→ Your assignment
Where the records appear below, transcribe them exactly, leaving none out.

(Input data Opens)

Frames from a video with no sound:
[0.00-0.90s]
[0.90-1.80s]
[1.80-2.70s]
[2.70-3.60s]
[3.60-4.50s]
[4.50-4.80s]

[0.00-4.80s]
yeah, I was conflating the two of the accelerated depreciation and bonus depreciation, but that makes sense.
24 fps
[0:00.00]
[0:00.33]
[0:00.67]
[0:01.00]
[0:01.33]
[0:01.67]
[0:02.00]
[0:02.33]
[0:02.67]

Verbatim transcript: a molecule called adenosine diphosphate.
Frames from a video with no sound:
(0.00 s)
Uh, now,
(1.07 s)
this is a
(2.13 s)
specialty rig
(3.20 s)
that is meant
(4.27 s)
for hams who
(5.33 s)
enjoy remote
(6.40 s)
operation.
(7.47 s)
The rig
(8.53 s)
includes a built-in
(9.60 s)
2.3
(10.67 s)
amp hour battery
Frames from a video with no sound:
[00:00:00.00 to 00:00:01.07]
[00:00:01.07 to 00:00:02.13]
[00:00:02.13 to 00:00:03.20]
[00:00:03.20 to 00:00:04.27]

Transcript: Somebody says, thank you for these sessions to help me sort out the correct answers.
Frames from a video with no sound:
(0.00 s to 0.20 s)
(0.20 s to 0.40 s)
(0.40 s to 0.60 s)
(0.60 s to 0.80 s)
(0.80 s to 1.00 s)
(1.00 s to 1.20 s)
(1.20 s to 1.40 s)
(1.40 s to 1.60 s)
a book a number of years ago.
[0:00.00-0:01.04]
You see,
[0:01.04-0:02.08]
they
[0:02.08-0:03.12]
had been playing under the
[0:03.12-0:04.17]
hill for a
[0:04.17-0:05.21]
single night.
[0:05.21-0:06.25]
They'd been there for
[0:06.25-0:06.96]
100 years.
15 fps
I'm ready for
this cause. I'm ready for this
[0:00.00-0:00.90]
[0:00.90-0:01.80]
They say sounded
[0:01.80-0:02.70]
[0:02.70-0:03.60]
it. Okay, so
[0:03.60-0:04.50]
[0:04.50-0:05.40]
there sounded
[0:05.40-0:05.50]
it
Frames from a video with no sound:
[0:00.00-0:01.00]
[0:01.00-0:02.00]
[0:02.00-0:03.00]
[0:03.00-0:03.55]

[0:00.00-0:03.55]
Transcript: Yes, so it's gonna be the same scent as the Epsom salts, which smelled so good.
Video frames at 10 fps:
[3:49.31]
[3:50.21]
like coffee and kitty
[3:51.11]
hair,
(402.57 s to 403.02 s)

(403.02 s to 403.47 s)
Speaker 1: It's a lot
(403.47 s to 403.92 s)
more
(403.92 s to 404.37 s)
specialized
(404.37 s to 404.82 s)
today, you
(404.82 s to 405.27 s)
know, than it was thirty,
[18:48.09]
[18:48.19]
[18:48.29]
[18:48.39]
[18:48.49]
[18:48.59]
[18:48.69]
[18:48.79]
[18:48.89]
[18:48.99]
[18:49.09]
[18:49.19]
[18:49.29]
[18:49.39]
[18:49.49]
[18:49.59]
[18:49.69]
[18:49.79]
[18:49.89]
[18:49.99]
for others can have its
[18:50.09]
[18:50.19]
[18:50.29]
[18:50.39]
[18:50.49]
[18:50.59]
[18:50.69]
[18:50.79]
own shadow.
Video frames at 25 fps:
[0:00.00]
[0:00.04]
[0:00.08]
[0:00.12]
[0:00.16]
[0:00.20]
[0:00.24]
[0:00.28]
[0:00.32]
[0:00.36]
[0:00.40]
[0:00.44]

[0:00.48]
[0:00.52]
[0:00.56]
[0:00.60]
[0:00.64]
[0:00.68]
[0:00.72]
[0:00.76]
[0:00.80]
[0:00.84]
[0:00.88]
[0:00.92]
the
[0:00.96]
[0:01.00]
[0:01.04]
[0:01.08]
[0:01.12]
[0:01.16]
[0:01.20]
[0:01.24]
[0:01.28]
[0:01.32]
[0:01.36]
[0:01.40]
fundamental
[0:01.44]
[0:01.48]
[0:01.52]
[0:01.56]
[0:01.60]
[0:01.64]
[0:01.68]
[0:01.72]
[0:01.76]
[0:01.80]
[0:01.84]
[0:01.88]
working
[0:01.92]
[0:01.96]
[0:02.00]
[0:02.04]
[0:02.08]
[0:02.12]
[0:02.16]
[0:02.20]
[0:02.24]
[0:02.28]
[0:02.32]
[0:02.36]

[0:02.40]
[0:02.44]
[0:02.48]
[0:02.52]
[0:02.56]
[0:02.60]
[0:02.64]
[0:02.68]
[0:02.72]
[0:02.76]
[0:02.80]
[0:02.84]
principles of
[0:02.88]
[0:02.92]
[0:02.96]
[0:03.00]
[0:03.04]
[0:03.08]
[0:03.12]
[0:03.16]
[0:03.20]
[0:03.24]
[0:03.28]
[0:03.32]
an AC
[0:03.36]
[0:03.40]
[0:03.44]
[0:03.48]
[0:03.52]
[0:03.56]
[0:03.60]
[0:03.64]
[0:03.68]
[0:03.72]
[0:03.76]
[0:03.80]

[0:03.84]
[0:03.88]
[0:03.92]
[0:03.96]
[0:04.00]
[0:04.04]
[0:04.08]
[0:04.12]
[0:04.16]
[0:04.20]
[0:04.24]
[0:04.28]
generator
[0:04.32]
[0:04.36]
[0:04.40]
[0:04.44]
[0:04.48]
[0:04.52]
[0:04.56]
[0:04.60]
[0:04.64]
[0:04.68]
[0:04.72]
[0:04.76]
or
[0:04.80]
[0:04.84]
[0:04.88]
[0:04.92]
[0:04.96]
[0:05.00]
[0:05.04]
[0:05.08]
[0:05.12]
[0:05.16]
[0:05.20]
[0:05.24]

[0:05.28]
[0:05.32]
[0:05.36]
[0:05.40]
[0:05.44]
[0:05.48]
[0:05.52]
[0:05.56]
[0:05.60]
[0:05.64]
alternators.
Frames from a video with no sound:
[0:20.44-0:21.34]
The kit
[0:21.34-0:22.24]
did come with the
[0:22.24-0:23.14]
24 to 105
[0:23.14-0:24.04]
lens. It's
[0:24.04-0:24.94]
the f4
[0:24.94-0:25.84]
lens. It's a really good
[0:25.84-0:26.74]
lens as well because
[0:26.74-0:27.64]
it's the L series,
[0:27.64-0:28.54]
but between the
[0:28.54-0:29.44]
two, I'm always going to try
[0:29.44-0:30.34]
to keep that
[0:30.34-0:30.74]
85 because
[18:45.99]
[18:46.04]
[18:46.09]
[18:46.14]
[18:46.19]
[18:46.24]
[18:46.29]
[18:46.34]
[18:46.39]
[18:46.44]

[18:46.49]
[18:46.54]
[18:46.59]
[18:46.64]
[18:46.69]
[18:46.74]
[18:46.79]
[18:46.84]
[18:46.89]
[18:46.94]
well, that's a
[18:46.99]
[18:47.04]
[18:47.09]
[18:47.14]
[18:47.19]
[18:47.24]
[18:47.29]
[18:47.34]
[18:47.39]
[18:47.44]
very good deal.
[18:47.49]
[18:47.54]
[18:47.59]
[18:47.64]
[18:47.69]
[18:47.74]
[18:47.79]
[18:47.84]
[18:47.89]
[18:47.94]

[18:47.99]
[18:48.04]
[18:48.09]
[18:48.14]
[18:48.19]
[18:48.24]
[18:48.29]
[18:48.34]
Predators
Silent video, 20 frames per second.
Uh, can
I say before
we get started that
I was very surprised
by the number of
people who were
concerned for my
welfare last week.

(Input data Closes)

→ Answer below
Frames from a video with no sound:
[0.00-0.90s]
[0.90-1.80s]
[1.80-2.70s]
[2.70-3.60s]
[3.60-4.50s]
[4.50-4.80s]

[0.00-4.80s]
yeah, I was conflating the two of the accelerated depreciation and bonus depreciation, but that makes sense.
24 fps
[0:00.00]
[0:00.33]
[0:00.67]
[0:01.00]
[0:01.33]
[0:01.67]
[0:02.00]
[0:02.33]
[0:02.67]

Verbatim transcript: a molecule called adenosine diphosphate.
Frames from a video with no sound:
(0.00 s)
Uh, now,
(1.07 s)
this is a
(2.13 s)
specialty rig
(3.20 s)
that is meant
(4.27 s)
for hams who
(5.33 s)
enjoy remote
(6.40 s)
operation.
(7.47 s)
The rig
(8.53 s)
includes a built-in
(9.60 s)
2.3
(10.67 s)
amp hour battery
Frames from a video with no sound:
[00:00:00.00 to 00:00:01.07]
[00:00:01.07 to 00:00:02.13]
[00:00:02.13 to 00:00:03.20]
[00:00:03.20 to 00:00:04.27]

Transcript: Somebody says, thank you for these sessions to help me sort out the correct answers.
Frames from a video with no sound:
(0.00 s to 0.20 s)
(0.20 s to 0.40 s)
(0.40 s to 0.60 s)
(0.60 s to 0.80 s)
(0.80 s to 1.00 s)
(1.00 s to 1.20 s)
(1.20 s to 1.40 s)
(1.40 s to 1.60 s)
a book a number of years ago.
[0:00.00-0:01.04]
You see,
[0:01.04-0:02.08]
they
[0:02.08-0:03.12]
had been playing under the
[0:03.12-0:04.17]
hill for a
[0:04.17-0:05.21]
single night.
[0:05.21-0:06.25]
They'd been there for
[0:06.25-0:06.96]
100 years.
15 fps
I'm ready for
this cause. I'm ready for this
[0:00.00-0:00.90]
[0:00.90-0:01.80]
They say sounded
[0:01.80-0:02.70]
[0:02.70-0:03.60]
it. Okay, so
[0:03.60-0:04.50]
[0:04.50-0:05.40]
there sounded
[0:05.40-0:05.50]
it
Frames from a video with no sound:
[0:00.00-0:01.00]
[0:01.00-0:02.00]
[0:02.00-0:03.00]
[0:03.00-0:03.55]

[0:00.00-0:03.55]
Transcript: Yes, so it's gonna be the same scent as the Epsom salts, which smelled so good.
Video frames at 10 fps:
[3:49.31]
[3:50.21]
like coffee and kitty
[3:51.11]
hair,
(402.57 s to 403.02 s)

(403.02 s to 403.47 s)
Speaker 1: It's a lot
(403.47 s to 403.92 s)
more
(403.92 s to 404.37 s)
specialized
(404.37 s to 404.82 s)
today, you
(404.82 s to 405.27 s)
know, than it was thirty,
[18:48.09]
[18:48.19]
[18:48.29]
[18:48.39]
[18:48.49]
[18:48.59]
[18:48.69]
[18:48.79]
[18:48.89]
[18:48.99]
[18:49.09]
[18:49.19]
[18:49.29]
[18:49.39]
[18:49.49]
[18:49.59]
[18:49.69]
[18:49.79]
[18:49.89]
[18:49.99]
for others can have its
[18:50.09]
[18:50.19]
[18:50.29]
[18:50.39]
[18:50.49]
[18:50.59]
[18:50.69]
[18:50.79]
own shadow.
Video frames at 25 fps:
[0:00.00]
[0:00.04]
[0:00.08]
[0:00.12]
[0:00.16]
[0:00.20]
[0:00.24]
[0:00.28]
[0:00.32]
[0:00.36]
[0:00.40]
[0:00.44]

[0:00.48]
[0:00.52]
[0:00.56]
[0:00.60]
[0:00.64]
[0:00.68]
[0:00.72]
[0:00.76]
[0:00.80]
[0:00.84]
[0:00.88]
[0:00.92]
the
[0:00.96]
[0:01.00]
[0:01.04]
[0:01.08]
[0:01.12]
[0:01.16]
[0:01.20]
[0:01.24]
[0:01.28]
[0:01.32]
[0:01.36]
[0:01.40]
fundamental
[0:01.44]
[0:01.48]
[0:01.52]
[0:01.56]
[0:01.60]
[0:01.64]
[0:01.68]
[0:01.72]
[0:01.76]
[0:01.80]
[0:01.84]
[0:01.88]
working
[0:01.92]
[0:01.96]
[0:02.00]
[0:02.04]
[0:02.08]
[0:02.12]
[0:02.16]
[0:02.20]
[0:02.24]
[0:02.28]
[0:02.32]
[0:02.36]

[0:02.40]
[0:02.44]
[0:02.48]
[0:02.52]
[0:02.56]
[0:02.60]
[0:02.64]
[0:02.68]
[0:02.72]
[0:02.76]
[0:02.80]
[0:02.84]
principles of
[0:02.88]
[0:02.92]
[0:02.96]
[0:03.00]
[0:03.04]
[0:03.08]
[0:03.12]
[0:03.16]
[0:03.20]
[0:03.24]
[0:03.28]
[0:03.32]
an AC
[0:03.36]
[0:03.40]
[0:03.44]
[0:03.48]
[0:03.52]
[0:03.56]
[0:03.60]
[0:03.64]
[0:03.68]
[0:03.72]
[0:03.76]
[0:03.80]

[0:03.84]
[0:03.88]
[0:03.92]
[0:03.96]
[0:04.00]
[0:04.04]
[0:04.08]
[0:04.12]
[0:04.16]
[0:04.20]
[0:04.24]
[0:04.28]
generator
[0:04.32]
[0:04.36]
[0:04.40]
[0:04.44]
[0:04.48]
[0:04.52]
[0:04.56]
[0:04.60]
[0:04.64]
[0:04.68]
[0:04.72]
[0:04.76]
or
[0:04.80]
[0:04.84]
[0:04.88]
[0:04.92]
[0:04.96]
[0:05.00]
[0:05.04]
[0:05.08]
[0:05.12]
[0:05.16]
[0:05.20]
[0:05.24]

[0:05.28]
[0:05.32]
[0:05.36]
[0:05.40]
[0:05.44]
[0:05.48]
[0:05.52]
[0:05.56]
[0:05.60]
[0:05.64]
alternators.
Frames from a video with no sound:
[0:20.44-0:21.34]
The kit
[0:21.34-0:22.24]
did come with the
[0:22.24-0:23.14]
24 to 105
[0:23.14-0:24.04]
lens. It's
[0:24.04-0:24.94]
the f4
[0:24.94-0:25.84]
lens. It's a really good
[0:25.84-0:26.74]
lens as well because
[0:26.74-0:27.64]
it's the L series,
[0:27.64-0:28.54]
but between the
[0:28.54-0:29.44]
two, I'm always going to try
[0:29.44-0:30.34]
to keep that
[0:30.34-0:30.74]
85 because
[18:45.99]
[18:46.04]
[18:46.09]
[18:46.14]
[18:46.19]
[18:46.24]
[18:46.29]
[18:46.34]
[18:46.39]
[18:46.44]

[18:46.49]
[18:46.54]
[18:46.59]
[18:46.64]
[18:46.69]
[18:46.74]
[18:46.79]
[18:46.84]
[18:46.89]
[18:46.94]
well, that's a
[18:46.99]
[18:47.04]
[18:47.09]
[18:47.14]
[18:47.19]
[18:47.24]
[18:47.29]
[18:47.34]
[18:47.39]
[18:47.44]
very good deal.
[18:47.49]
[18:47.54]
[18:47.59]
[18:47.64]
[18:47.69]
[18:47.74]
[18:47.79]
[18:47.84]
[18:47.89]
[18:47.94]

[18:47.99]
[18:48.04]
[18:48.09]
[18:48.14]
[18:48.19]
[18:48.24]
[18:48.29]
[18:48.34]
Predators
Silent video, 20 frames per second.
Uh, can
I say before
we get started that
I was very surprised
by the number of
people who were
concerned for my
welfare last week.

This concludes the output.